Closure

There was a tree.

We flowered it, my husband and I. Grew it from a tiny sapling with our love, watered it with our dreams of a thriving future. The tree grew strong, its branches thick, wiry; the flowers budded. The seeds of this tree were sown by our parents, yet we branched forward as our own family, anticipating the future with warm hearts. Our first child, then his siblings, and their children after, more roots within the ripe earth, more twisting limbs and branches pointing through the glorious blue sky.

And then the spark hit.

Lightning? A cyclone? An act of God? Who knew. We would never know.

Without warning, the tree burst into flames. It withered and died in an angry, violent blaze. Our dreams along with them. Our son along with them.

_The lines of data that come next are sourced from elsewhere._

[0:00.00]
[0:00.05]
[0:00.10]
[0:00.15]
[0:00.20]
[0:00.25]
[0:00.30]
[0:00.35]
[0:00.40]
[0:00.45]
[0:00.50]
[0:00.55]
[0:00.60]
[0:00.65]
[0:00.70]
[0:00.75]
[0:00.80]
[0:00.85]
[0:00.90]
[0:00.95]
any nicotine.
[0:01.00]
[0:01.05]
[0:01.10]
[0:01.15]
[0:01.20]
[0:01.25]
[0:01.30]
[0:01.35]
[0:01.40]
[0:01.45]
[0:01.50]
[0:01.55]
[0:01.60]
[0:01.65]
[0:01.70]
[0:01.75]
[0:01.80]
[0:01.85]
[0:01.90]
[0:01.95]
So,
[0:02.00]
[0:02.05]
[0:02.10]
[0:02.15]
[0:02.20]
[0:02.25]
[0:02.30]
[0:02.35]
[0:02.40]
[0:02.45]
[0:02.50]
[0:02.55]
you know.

What was once up in flames, is now in ashes. Black ashes around the sky, flitting like feathers across golden rays of happiness. The ashes tinge everything, the semblance of an almost normal life. And the rough, burnt edges carry his memory; the ripped corners of a photograph, the pieces that remain a part of you, like a burnt limb with black fingers—unfeeling, immovable, yet always there.

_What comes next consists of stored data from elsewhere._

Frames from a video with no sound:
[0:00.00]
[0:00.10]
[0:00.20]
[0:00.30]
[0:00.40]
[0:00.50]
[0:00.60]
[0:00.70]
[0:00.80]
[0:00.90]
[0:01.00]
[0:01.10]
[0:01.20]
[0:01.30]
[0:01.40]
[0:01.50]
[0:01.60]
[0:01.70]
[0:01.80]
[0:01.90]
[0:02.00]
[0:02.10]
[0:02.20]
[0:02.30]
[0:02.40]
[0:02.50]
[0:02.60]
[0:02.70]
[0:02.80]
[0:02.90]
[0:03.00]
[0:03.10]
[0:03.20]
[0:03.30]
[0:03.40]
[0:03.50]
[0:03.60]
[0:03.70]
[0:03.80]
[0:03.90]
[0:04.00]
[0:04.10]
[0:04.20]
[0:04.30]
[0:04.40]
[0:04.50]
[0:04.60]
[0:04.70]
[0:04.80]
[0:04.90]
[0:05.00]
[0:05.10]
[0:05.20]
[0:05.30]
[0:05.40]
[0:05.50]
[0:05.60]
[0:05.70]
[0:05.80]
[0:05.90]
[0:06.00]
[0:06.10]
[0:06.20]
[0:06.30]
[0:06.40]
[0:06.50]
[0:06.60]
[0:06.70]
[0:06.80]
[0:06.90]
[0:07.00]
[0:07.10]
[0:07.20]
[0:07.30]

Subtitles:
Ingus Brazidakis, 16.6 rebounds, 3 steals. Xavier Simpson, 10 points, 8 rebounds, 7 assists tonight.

Today my son is a word that lingers on my lips, unspoken. When I speak his name—to mothers who awkwardly look towards the floor, rather than in my eyes—to people who believe they must console, when they never truly can—he comes to life within seconds, the joyous memories of his brief life wrapped around me like vines, cutting off my oxygen, smothering my soul.

Today my son is a forbidden topic—the whispers between the cracks, the baby elephants in the room. My loved ones who once “suffered” alongside me now appear resolved, a page turned within their own lives. Whether from selfishness, “well wishes,” or discomfort, they assigned closure to my own pain and suffering, the logical (or not) conclusion to the birth of my rainbow: ‘she must be fine now, she is healed, she is normal again.’

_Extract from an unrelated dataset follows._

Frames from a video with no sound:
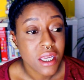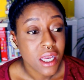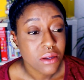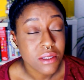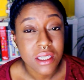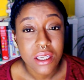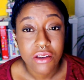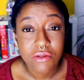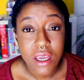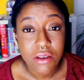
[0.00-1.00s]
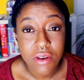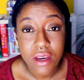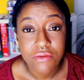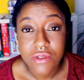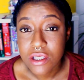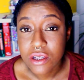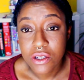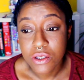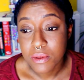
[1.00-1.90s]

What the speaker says: I've seen great results,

Two years after my son’s death, and the birth of my living daughter, I have emerged from two places: my own heart’s cloister, grieving like a monk; and society’s own caverns of exile. Instead of being pushed into the corner, a wounded animal that none knew how to tend, I am treated like a human again. Now I am considered a real life mother, with a real life child.

Yet the heart will never stop hurting. My son will never disappear. The hole will always be present—albeit a bit smaller, it is still there. People fail to understand that these holes never truly shut, the gaping memories of our loved ones that will forever ache. People fail to understand that we want them to remain open, we want the edges to heal jagged, we want the ghosts and the nightmares and the lingering memories. Because our love is pain. We remember our babies through our pain.

And the pain of a mother remains the same, whether my child is dead or living. Give me the burden of loving my dead son. Give me the nights of yearning for him, cloistered in my room amidst the happiness of my home. Give me the awkward conversations and the silences when I say his name, my lips lingering at each syllable. Whether I am “healed” or not, “have closure” or not, I still carry his soul with me, I still love him fiercely, I still am the caretaker of his little life, even in death.

I would not have it any other way.

What does “closure” mean to you, if anything, post-loss? How do you address those who think that the passage of time, the birth of another baby, or anything else, has “healed” you? Do you bother to address them?